As a matter of best practices, I'm trying to determine if it's better to create a function and apply() it across a matrix, or if it's better to simply loop a matrix through the function. I tried it both ways and was surprised to find apply() is slower. The task is to take a vector and evaluate it as either being positive or negative and then return a vector with 1 if it's positive and -1 if it's negative. The mash() function loops and the squish() function is passed to the apply() function.

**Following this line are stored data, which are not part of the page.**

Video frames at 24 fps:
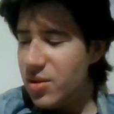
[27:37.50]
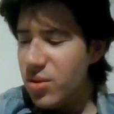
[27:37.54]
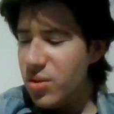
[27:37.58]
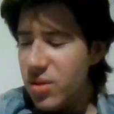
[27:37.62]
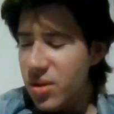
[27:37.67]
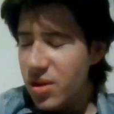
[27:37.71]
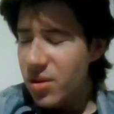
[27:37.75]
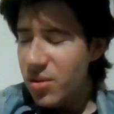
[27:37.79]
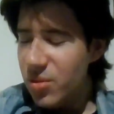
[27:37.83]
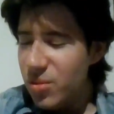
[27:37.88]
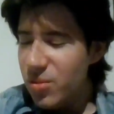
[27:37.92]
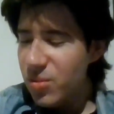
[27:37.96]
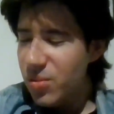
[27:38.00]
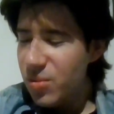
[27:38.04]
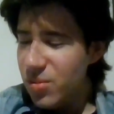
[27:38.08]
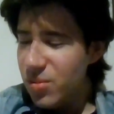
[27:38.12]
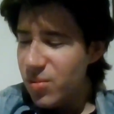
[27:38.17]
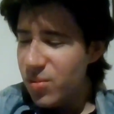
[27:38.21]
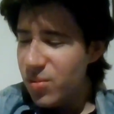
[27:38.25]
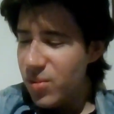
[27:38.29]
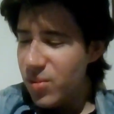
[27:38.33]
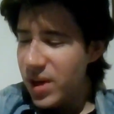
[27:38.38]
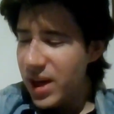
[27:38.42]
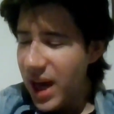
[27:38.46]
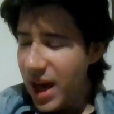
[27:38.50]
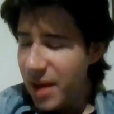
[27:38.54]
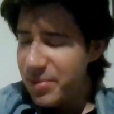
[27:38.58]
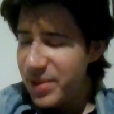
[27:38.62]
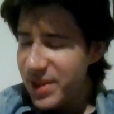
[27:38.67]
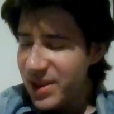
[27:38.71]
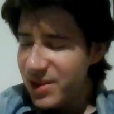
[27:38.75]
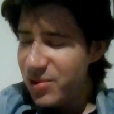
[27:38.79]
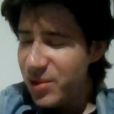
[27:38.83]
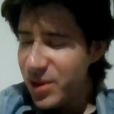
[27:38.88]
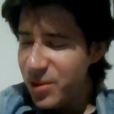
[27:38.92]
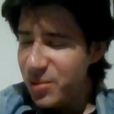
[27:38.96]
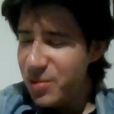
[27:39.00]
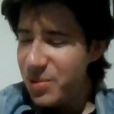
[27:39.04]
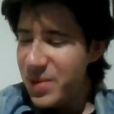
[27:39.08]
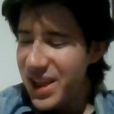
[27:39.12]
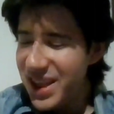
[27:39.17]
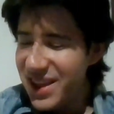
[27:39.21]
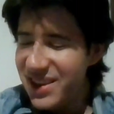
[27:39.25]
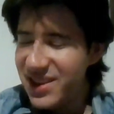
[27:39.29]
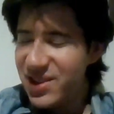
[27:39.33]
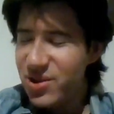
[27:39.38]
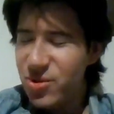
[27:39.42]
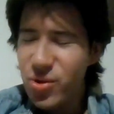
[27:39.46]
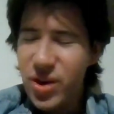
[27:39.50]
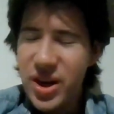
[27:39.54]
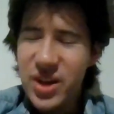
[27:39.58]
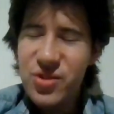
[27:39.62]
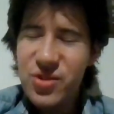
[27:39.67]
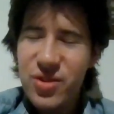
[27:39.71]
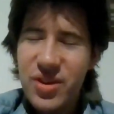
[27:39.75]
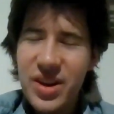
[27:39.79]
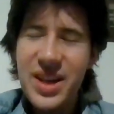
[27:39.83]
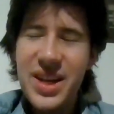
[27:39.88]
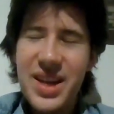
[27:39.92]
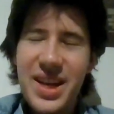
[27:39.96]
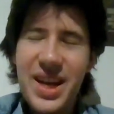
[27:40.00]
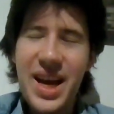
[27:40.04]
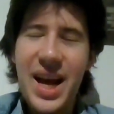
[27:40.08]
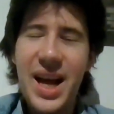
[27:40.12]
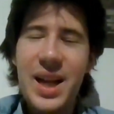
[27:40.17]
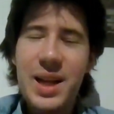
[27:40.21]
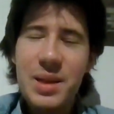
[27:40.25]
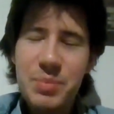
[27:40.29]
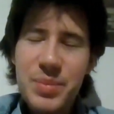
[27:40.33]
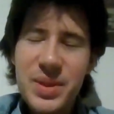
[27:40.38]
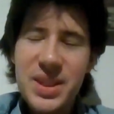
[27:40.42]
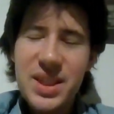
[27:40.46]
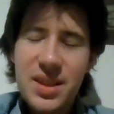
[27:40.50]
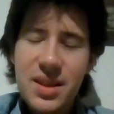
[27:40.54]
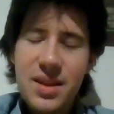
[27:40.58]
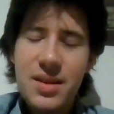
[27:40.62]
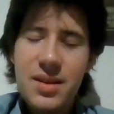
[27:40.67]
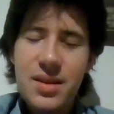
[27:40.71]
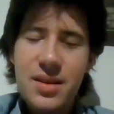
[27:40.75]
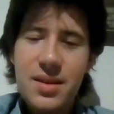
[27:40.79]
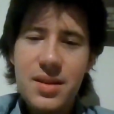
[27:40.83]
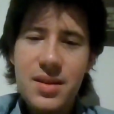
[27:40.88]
do you know what happens when you meet a stranger in the Alps?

million <- as.matrix(rnorm(100000))
mash <- function(x){
for(i in 1:NROW(x))
if(x[i] > 0) {
x[i] <- 1
} else {
x[i] <- -1
}
return(x)
}
squish <- function(x){
if(x >0) {
return(1)
} else {
return(-1)
}
}
ptm <- proc.time()
loop_million <- mash(million)
proc.time() - ptm
ptm <- proc.time()
apply_million <- apply(million,1, squish)
proc.time() - ptm
loop_million results:
user system elapsed
0.468 0.008 0.483
apply_million results:
user system elapsed
1.401 0.021 1.423
What is the advantage to using apply() over a for loop if performance is degraded? Is there a flaw in my test? I compared the two resulting objects for a clue and found:
> class(apply_million)
[1] "numeric"
> class(loop_million)
[1] "matrix"
Which only deepens the mystery. The apply() function cannot accept a simple numeric vector and that's why I cast it with as.matrix() in the beginning. But then it returns a numeric. The for loop is fine with a simple numeric vector. And it returns an object of same class as that one passed to it.